これは、メンタルヘルスケアに関する企業の方針を決定し、社内・社外に表明し、かつ活動スケジュールや体制の基となる事項を決定し、行っていくためのものです。

内容として、企業の代表者が宣言する、メンタルヘルスケアに関する基本方針や社内の体制、そのほか具体的な実施の計画までを定めることになっています。

■メンタルヘルスケアの対応方法2 健康経営

さらに「健康経営」の促進の政策が行われています。従業員の健康に繋がる一定の施策を行った企業に対し「健康経営」として認定するというものです。

従業員の生産性への注目や、メンタルヘルスを含めた健康問題が広く社会的に問題として意識されてきたことが背景にあります。

そうした中で「従業員の健康を積極的に改善すると、生産性が強化され向上できる」という考え方が広く採り上げられるようになりました。メンタルヘルスケアについても、より積極的に向上させるような施策を採ることが生産性を向上させる、という考え方に繋がっています。

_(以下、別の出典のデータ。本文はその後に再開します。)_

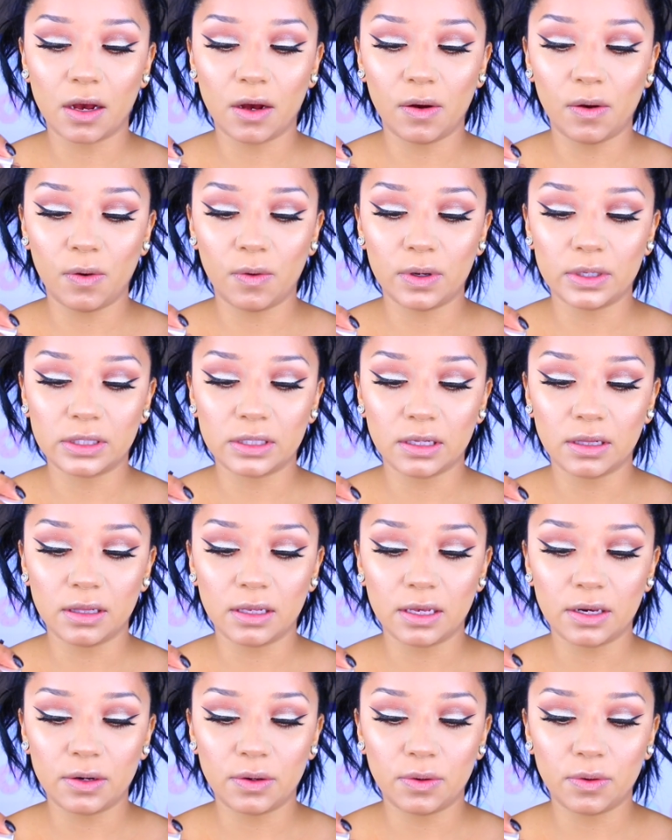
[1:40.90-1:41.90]
oh, it's a
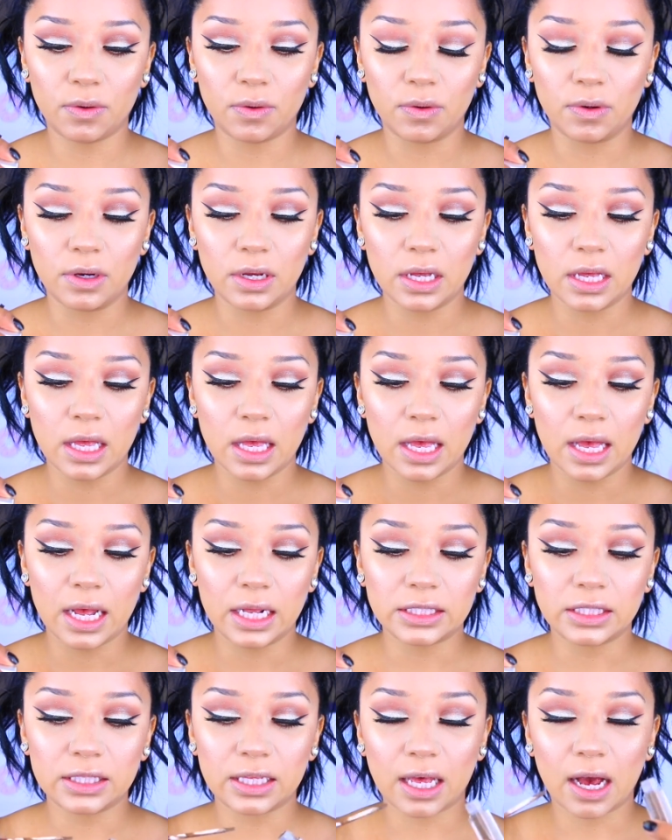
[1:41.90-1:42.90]
little,
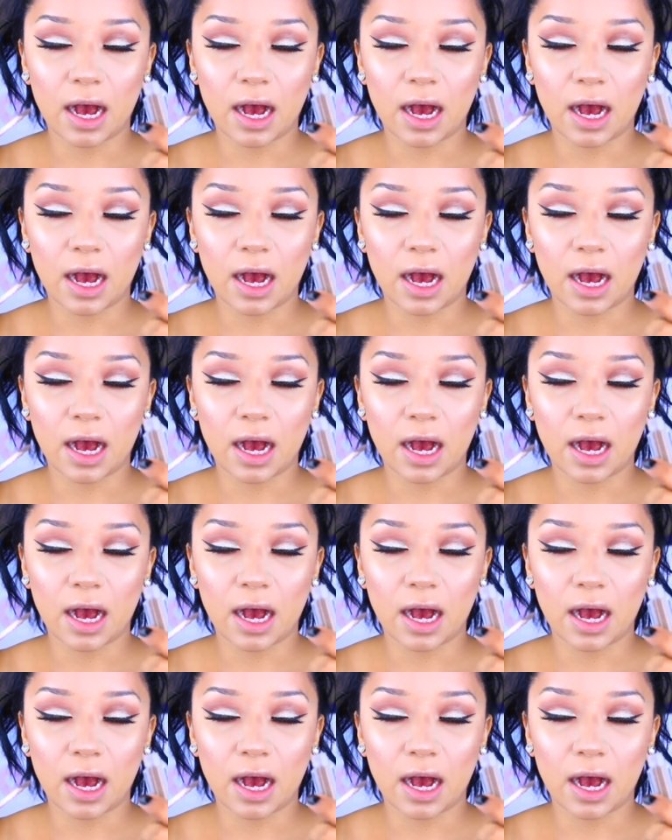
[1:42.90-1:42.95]
it's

こうした健康経営の取り組みの中で、前項の「心の健康づくり計画」の宣言や体制整備、ほか様々なメンタルヘルスケアを含む健康への取り組みを行うことが基本的な要件となっています。

健康経営の評価も一つのプロセスとして、個人の健診結果の改善や生活習慣の改善が図られ、それにより長期欠勤等の社員の仕事への身体的・事実的な障害の解消や、個々人の生産性の改善といった意欲の向上が図られることや、この個人個人への効果が組織としての従業員満足度向上や、コミュニケーション活性など組織的効果として現れ、さらに健康経営実践により、対外的な PR 効果として人材の維持・確保の容易性や、ブランディング効果も生まれることが目指されています。

■メンタルヘルスケアへの対応方法3 ストレスチェック

2015年12月1日に労働安全衛生法に導入されたストレスチェック制度は、従業員50名以上の事業場において年に1回実施が義務化されており、それ以外の企業にも努力義務が課されているものです。

この制度の目的は、従業員のストレスレベルを定期的に測定し、ストレスによる健康障害を予防するとともに、職場環境の改善に寄与することにあります。

ストレスチェックでは、①ストレス要因、②ストレス反応、③周囲のサポートに焦点を当てた調査票を使用し、従業員のストレス状況を評価します。

ストレスチェックの実施においては、まず調査票に基づいて従業員が自身のストレス要因、ストレス反応、周囲のサポートについて回答します。このプロセスを通じて、企業は従業員個々のストレスレベルとその原因を把握することができます。得られたデータは、従業員のメンタルヘルス状態を評価し、必要な対策を講じるための重要な基盤となります。

調査の結果は、個々の従業員に対してフィードバックされます。ストレスレベルが高いと判定された従業員には、医師やカウンセラーとの面談が提案されることもあります。このステップは、ストレスに関する問題を早期に特定し、適切な対処を行うために不可欠です。

ストレスチェックの実施においては、従業員のプライバシーの保護が重要です。調査結果は個人が特定されない形で管理され、個々のメンタルヘルスの情報が適切に扱われるようにしなければなりません。匿名性の保持は、従業員が自身のストレス状態について正直に回答することを促し、正確なデータの収集に寄与します。

企業にとって、ストレスチェックの戦略的な活用は、メンタルヘルス対策の中核を成すものです。定期的なストレスチェックを通じて得られた情報は、職場環境の改善や従業員のメンタルヘルス支援プログラムの設計に役立ちます。これにより、ストレスに起因する問題を予防し、従業員の健康と企業の生産性を維持することが可能になるのです。